David Krejci needs more help
The repetitive secondary scoring narrative reaches the final month as the Feb. 25 trade deadline looms. GM Don Sweeney needs to address the middle of the lineup, particularly on the second line.
Jake DeBrusk is in the midst of a cold spell with only one assist in his last eight games. Peter Cehlarik, while giving the Bruins an initial spark upon his promotion from Providence. Ryan Donato, David Backes, Joakim Nordstrom and Danton Heinen all had chances on the second line. None have provided the consistency the Bruins desperately need in the top-six.
The Bruins got their lone goal from Krejci off a beautiful setup from Torey Krug and David Pastrnak at 10:43 of the second period. All four lines found a good rhythm of scoring chances and physicality against Holtby. Backes and Noel Acciari were the only two B’s forwards that didn’t register a shot on goal.
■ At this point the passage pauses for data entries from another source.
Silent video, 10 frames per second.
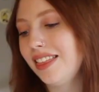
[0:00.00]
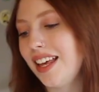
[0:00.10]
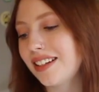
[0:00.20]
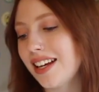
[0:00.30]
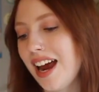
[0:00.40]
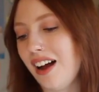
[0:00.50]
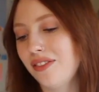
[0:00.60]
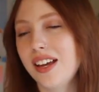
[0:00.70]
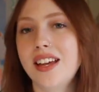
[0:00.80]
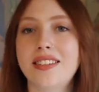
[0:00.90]
Next I
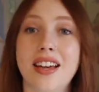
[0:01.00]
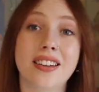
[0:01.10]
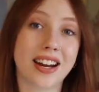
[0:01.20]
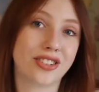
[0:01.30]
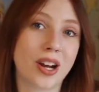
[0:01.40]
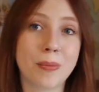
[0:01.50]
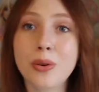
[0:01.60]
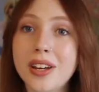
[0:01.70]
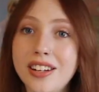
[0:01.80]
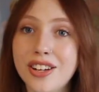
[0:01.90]
have is a nice
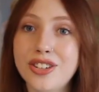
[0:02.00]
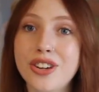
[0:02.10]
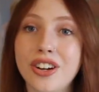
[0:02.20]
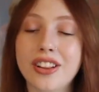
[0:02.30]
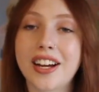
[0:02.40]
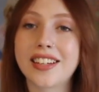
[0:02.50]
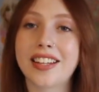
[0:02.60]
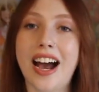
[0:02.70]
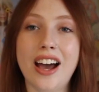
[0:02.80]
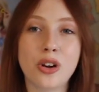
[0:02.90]
shampoo and conditioner. Like I
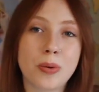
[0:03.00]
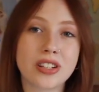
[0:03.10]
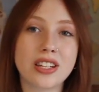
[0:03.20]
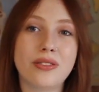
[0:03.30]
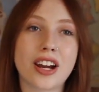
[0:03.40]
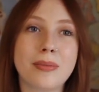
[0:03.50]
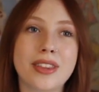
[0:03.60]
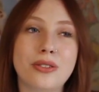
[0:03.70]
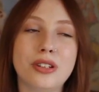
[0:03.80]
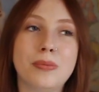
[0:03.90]
said, I don't personally
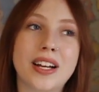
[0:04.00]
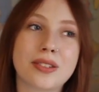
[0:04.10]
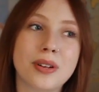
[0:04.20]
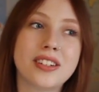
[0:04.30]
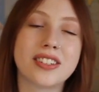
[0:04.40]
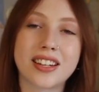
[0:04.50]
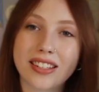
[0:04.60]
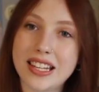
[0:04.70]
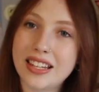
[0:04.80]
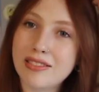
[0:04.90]
recommend the Olaplex one just
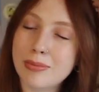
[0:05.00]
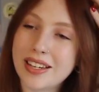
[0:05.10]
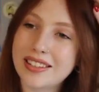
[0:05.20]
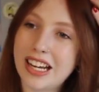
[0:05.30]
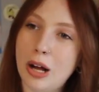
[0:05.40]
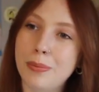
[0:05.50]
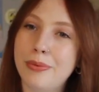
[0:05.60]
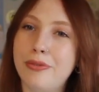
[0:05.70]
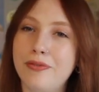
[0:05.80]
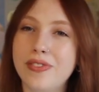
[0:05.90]
because it leaves my scalp
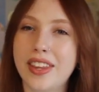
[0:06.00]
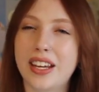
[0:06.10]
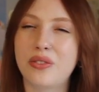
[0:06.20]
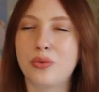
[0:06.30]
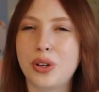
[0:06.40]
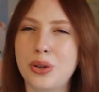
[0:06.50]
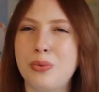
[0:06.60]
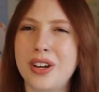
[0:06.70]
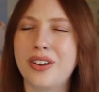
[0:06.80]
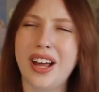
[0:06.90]
like really
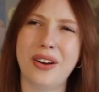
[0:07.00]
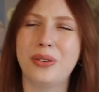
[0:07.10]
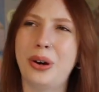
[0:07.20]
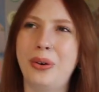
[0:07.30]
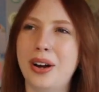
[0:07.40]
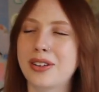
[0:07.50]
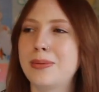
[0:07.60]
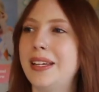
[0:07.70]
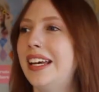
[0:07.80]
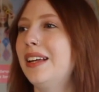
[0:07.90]
weird. I don't know how to
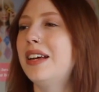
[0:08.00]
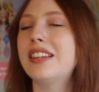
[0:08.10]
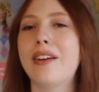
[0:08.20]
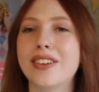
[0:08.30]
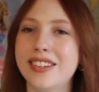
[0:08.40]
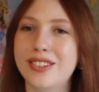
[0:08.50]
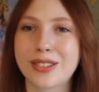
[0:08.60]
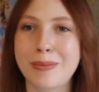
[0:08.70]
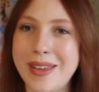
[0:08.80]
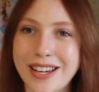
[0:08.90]
explain it. It's obviously
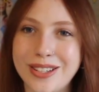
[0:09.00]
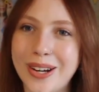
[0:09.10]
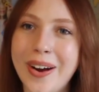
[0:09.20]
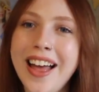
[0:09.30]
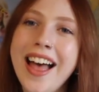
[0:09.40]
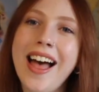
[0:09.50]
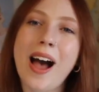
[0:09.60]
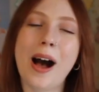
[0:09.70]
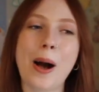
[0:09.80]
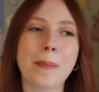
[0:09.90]
just a me issue,
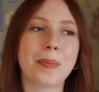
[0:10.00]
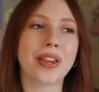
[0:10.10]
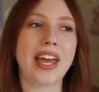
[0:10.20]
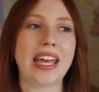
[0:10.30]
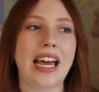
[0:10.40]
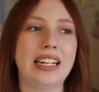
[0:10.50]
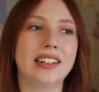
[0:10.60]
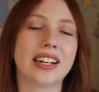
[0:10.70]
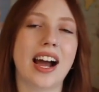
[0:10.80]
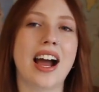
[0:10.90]
um, but like any
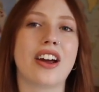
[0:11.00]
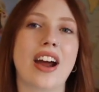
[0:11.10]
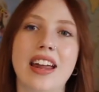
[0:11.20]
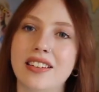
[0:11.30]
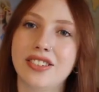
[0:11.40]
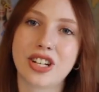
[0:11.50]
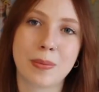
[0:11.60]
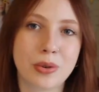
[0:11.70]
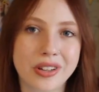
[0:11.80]
like higher end shampoo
As hard as the team skated, the lack of finish added to the secondary scoring narrative. The Bruins need a proven scorer to play with Krejci and DeBrusk on the second line. Artemi Panarin, Wayne Simmonds and Chris Kreider are a few of the marquee names on the trading block. All will cost Sweeney a heavy price if he pursues a trade for one of the aforementioned trio of wingers.
The Bruins, Maple Leafs and Canadiens are all poised to make a run at second place in the Atlantic Division and grab home ice for the first round. The Leafs added Jake Muzzin to bolster their blue-line. The Habs and Bruins will likely be in an arms race for scoring upgrades.
The trade deadline is three weeks away. The Bruins are happy to get a much-needed two points. But Sweeney’s approach to the trade deadline is key as Boston embarks on the home stretch of its 2018-19 regular season.